*** Data to examine Section Begins ***

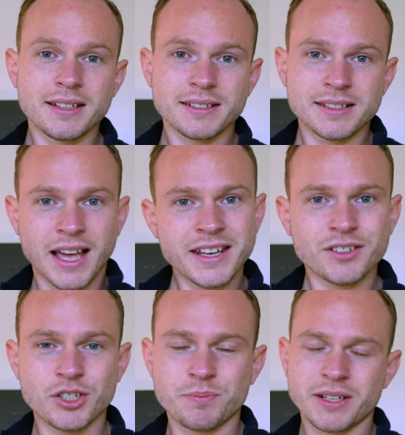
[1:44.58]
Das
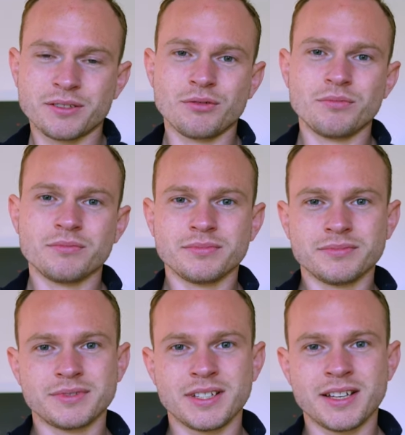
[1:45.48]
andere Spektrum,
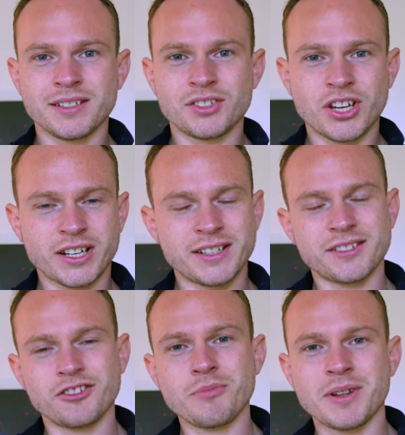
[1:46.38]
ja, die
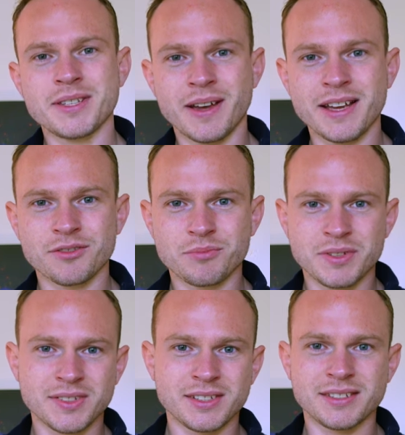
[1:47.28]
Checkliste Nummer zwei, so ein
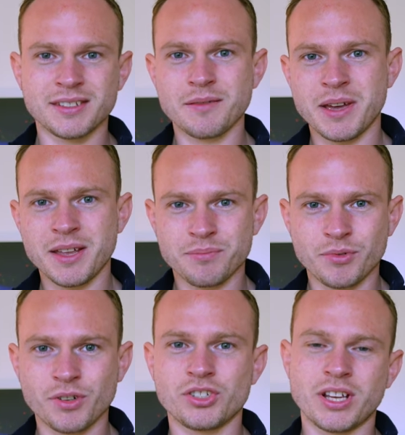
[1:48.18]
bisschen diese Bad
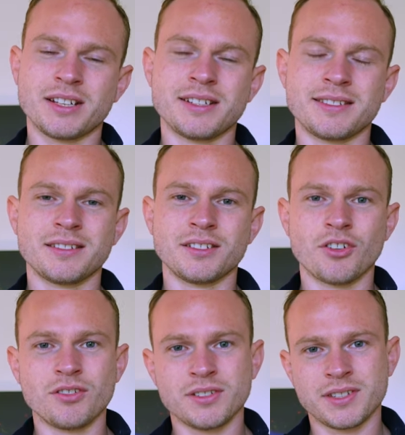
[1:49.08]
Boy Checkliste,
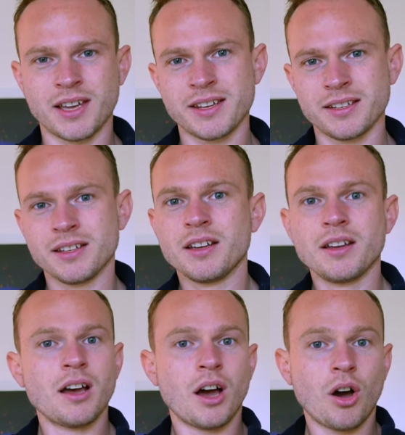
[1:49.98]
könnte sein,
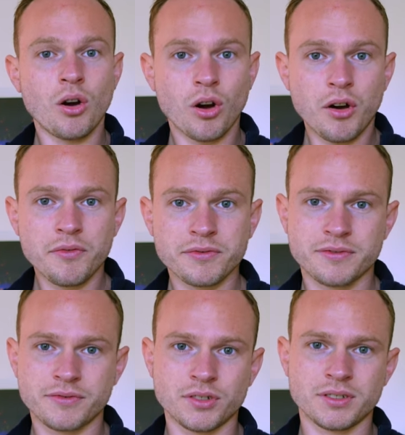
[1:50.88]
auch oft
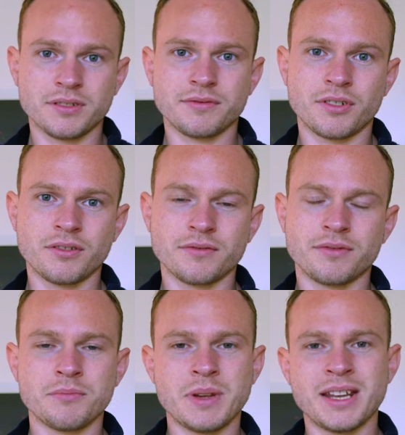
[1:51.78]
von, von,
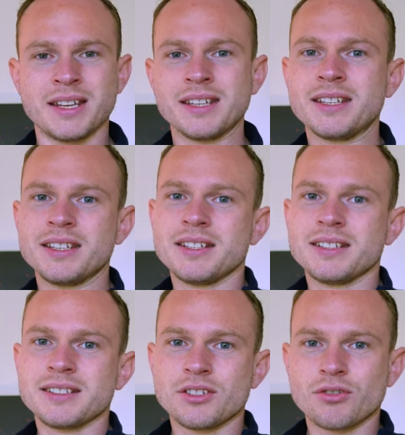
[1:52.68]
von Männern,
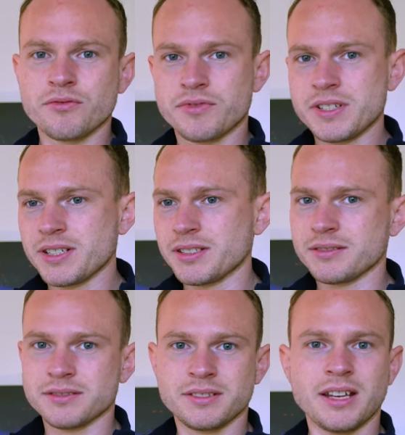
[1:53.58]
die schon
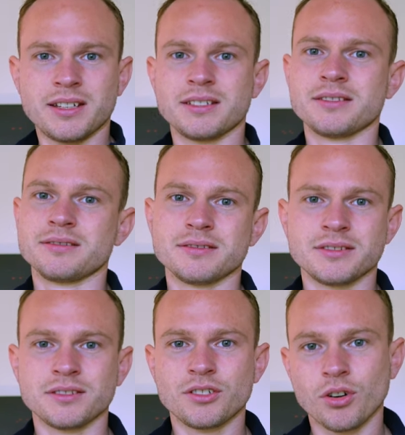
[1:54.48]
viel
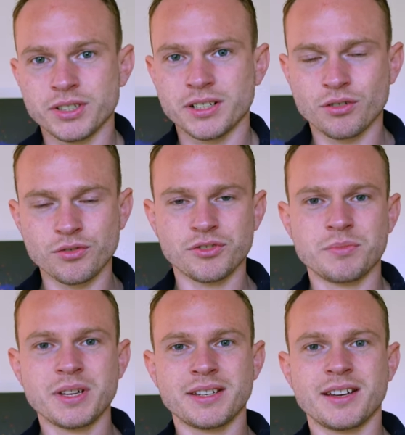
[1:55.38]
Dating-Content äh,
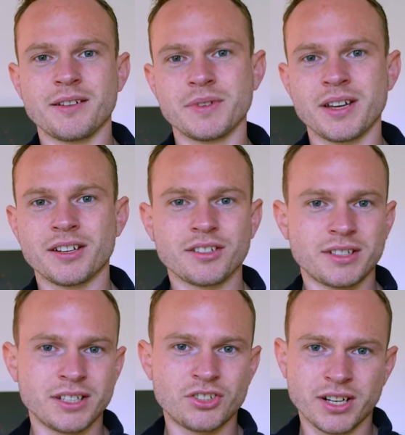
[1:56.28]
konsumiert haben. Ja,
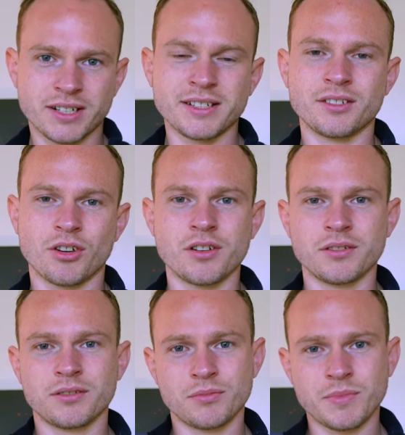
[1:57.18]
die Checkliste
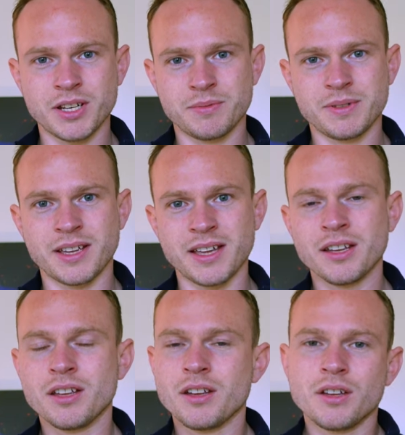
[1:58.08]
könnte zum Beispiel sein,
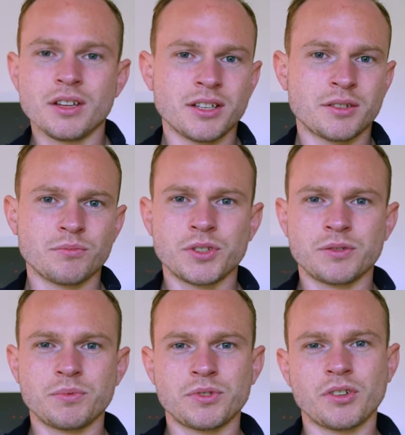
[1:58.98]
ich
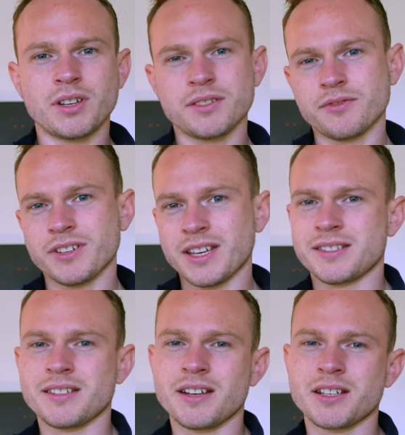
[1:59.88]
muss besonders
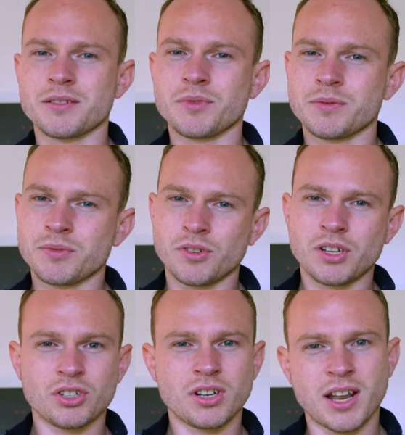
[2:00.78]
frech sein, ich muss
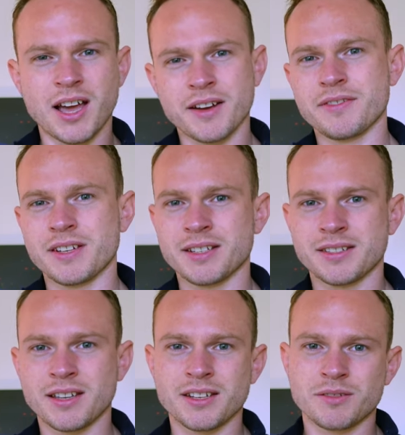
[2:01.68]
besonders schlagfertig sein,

*** Data to examine Section Ends ***

* **Exercise directions**
Nothing but the pictures is to be left out; repeat the data exactly.

* **Solution for this exercise**
[1:44.58]
Das
[1:45.48]
andere Spektrum,
[1:46.38]
ja, die
[1:47.28]
Checkliste Nummer zwei, so ein
[1:48.18]
bisschen diese Bad
[1:49.08]
Boy Checkliste,
[1:49.98]
könnte sein,
[1:50.88]
auch oft
[1:51.78]
von, von,
[1:52.68]
von Männern,
[1:53.58]
die schon
[1:54.48]
viel
[1:55.38]
Dating-Content äh,
[1:56.28]
konsumiert haben. Ja,
[1:57.18]
die Checkliste
[1:58.08]
könnte zum Beispiel sein,
[1:58.98]
ich
[1:59.88]
muss besonders
[2:00.78]
frech sein, ich muss
[2:01.68]
besonders schlagfertig sein,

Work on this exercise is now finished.